Mostly clear

PD Editorial: A change in policy on elections

  • Press Democrat building in Santa Rosa, California on Monday, December 19, 2011. (BETH SCHLANKER/ The Press Democrat)

Although candidates have been knocking on doors for weeks, Labor Day weekend is traditionally considered the start of election season, the point where voters begin making up their minds about how they will cast their votes come November.

Given that, we felt this was the right time to inform readers about a policy change here at this newspaper. Beginning with this election, The Press Democrat will no longer endorse candidates for elected office.

The role of newspaper endorsements has been debated in political and journalism circles for some time, never more so than in these times of deep partisan divisions. Many newspapers have chosen to scale back endorsements or eliminate them entirely.

The Oregonian recently told readers that it would not make an endorsement in this year's presidential race. The Chicago Sun-Times announced in January that it would stop recommending candidates, noting, "our goal .<TH>.<TH>. is to inform and influence your thinking, not tell you what to do."

These changes are founded on the belief that endorsements fuel a perception that newspapers are biased, and the best solution is for newspapers to stick to what they do best — giving readers the information they need to make decisions for themselves.

Halifax Media Group, which acquired The Press Democrat in January, has had a no-endorsement practice for its flagship paper in Daytona Beach, Fla.

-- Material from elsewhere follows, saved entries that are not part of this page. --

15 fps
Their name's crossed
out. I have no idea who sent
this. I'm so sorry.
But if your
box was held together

The company has now decided to adopt this policy for all of its member newspapers, including The Press Democrat.

For most of these publications, it will mean no change. The majority of these newspapers, including some that were previously part of the New York Times Regional Newspaper Group along with The Press Democrat, already had removed political endorsements from their list of editorial offerings. We were one of those that still offered recommendations on candidates.

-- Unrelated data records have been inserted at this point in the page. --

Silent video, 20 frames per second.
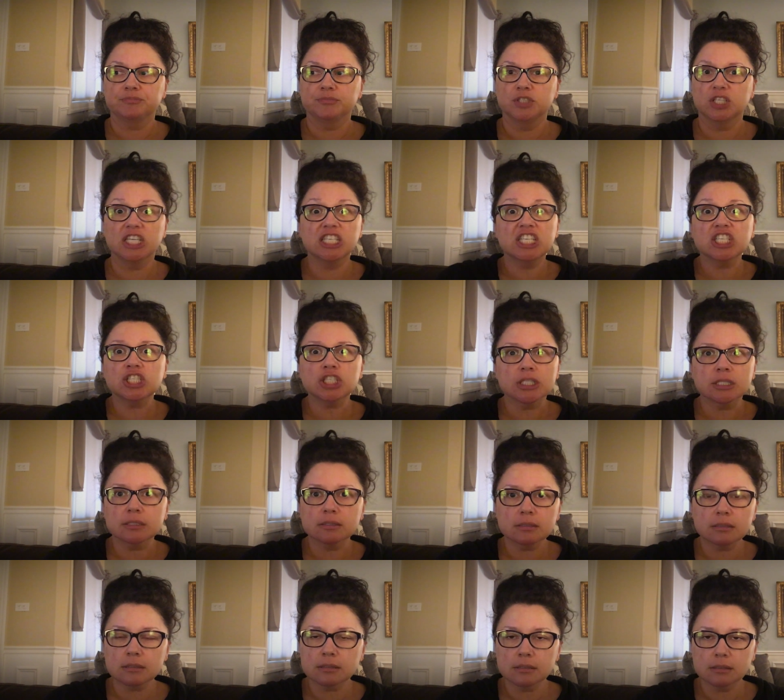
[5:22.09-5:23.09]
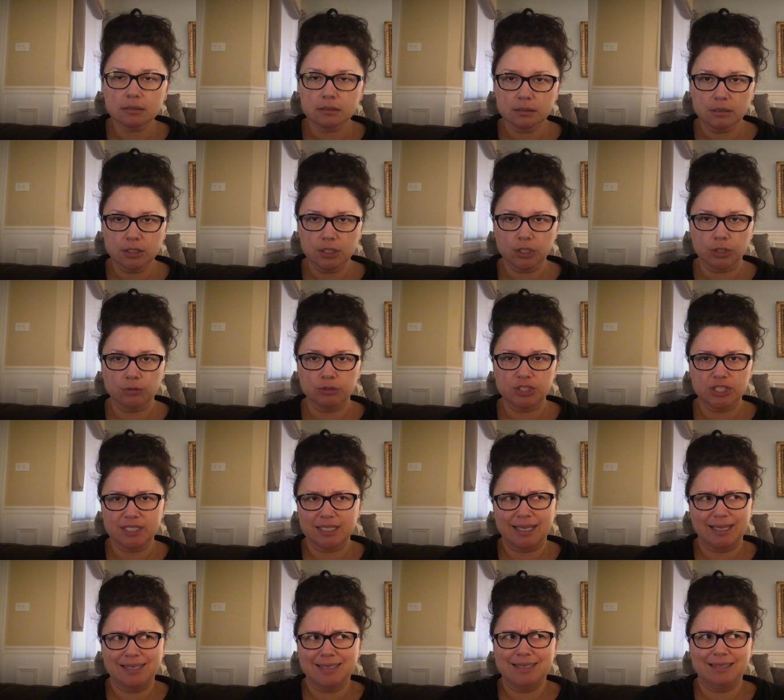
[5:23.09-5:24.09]
conditions, you know, just
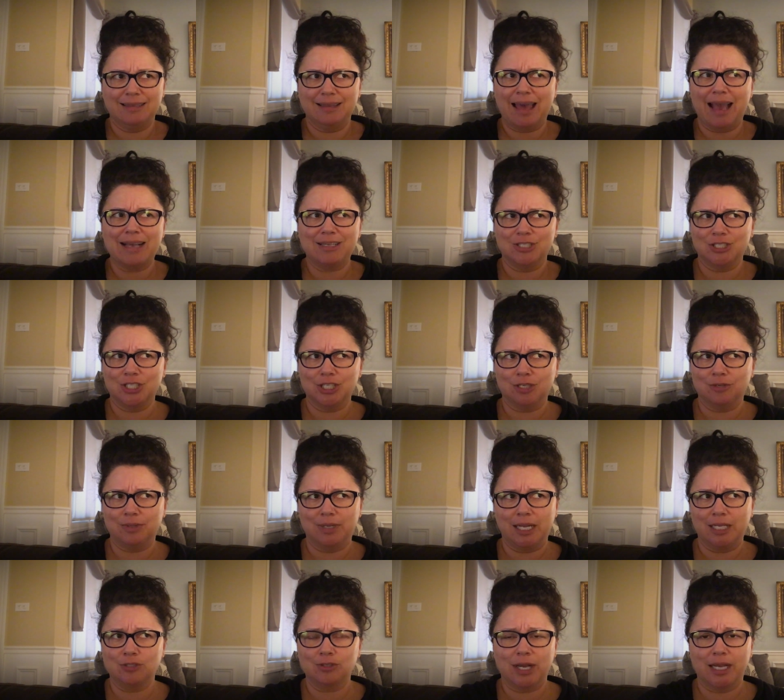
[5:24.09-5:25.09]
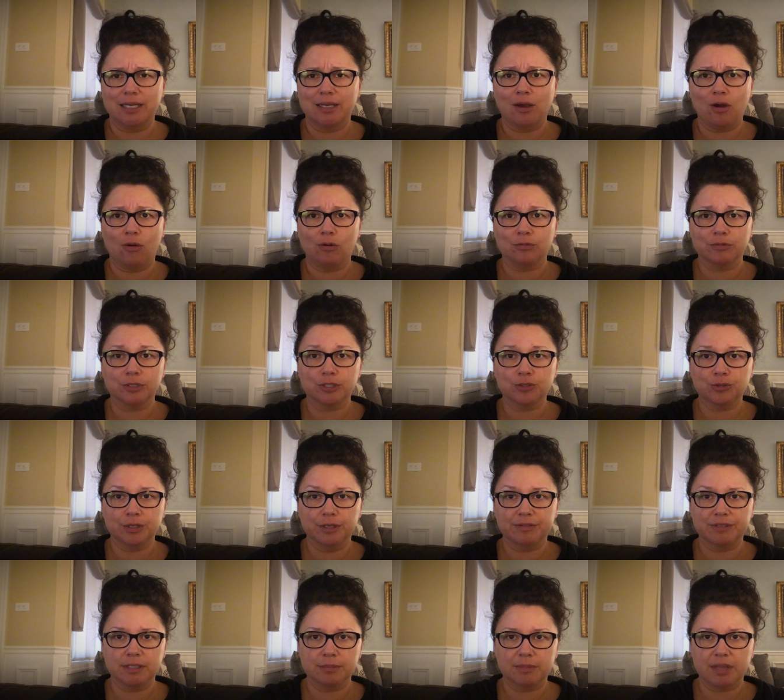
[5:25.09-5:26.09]
like he did last year when I tried to go and
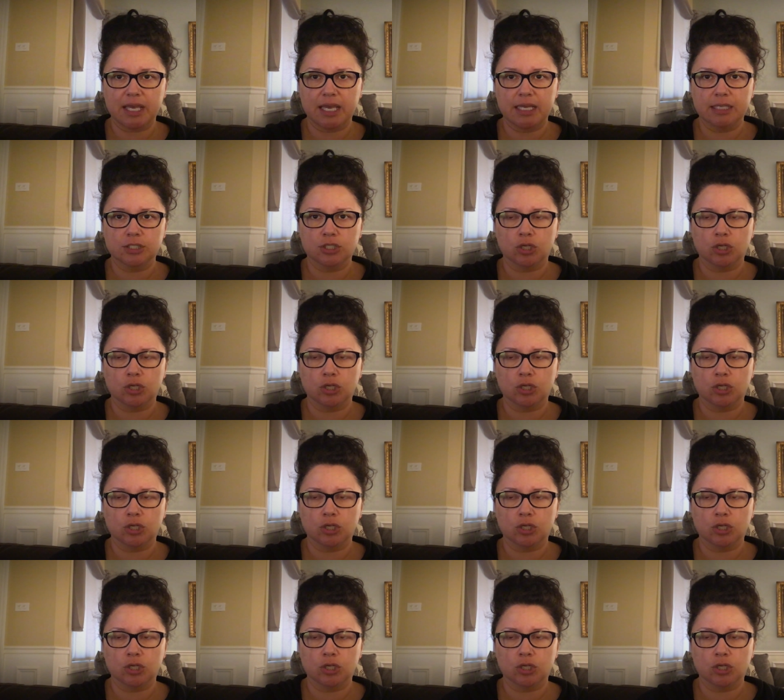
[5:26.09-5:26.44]
retrieve some things.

But our emphasis today is not just on what will be different with this election cycle. We want to be clear about what will not change. For example, The Press Democrat will continue to take editorial positions on local ballot measures and state propositions. In fact, we have already issued recommendations on two of the 11 propositions on the Nov. 6 state ballot. For those who miss them, these editorials will continue to be posted on PressDemocrat.com. In keeping with tradition, we also will publish a list of these recommendations as we draw nearer to the election.

In addition, we will continue to offer election-related commentary on our opinion pages and continue, through editorials, columns and blog items, to offer ongoing analysis of political campaigns and candidates, although no individual candidate will end up with our full support or endorsement.

Finally, what will not change is this newspaper's commitment to providing authoritative news coverage of North Coast politics and this upcoming election. Readers can continue to expect reporting on individual candidates, election forums and other campaign news that makes us the most comprehensive source for local political news.

As many readers know, those who write opinions and those who write news stories operate separately within The Press Democrat. Our departments are not even on the same floor. The Press Democrat's hope, however, is that this change in policy will make clear that we are all coming from the same place — a desire to give readers the information they need to make their own choices.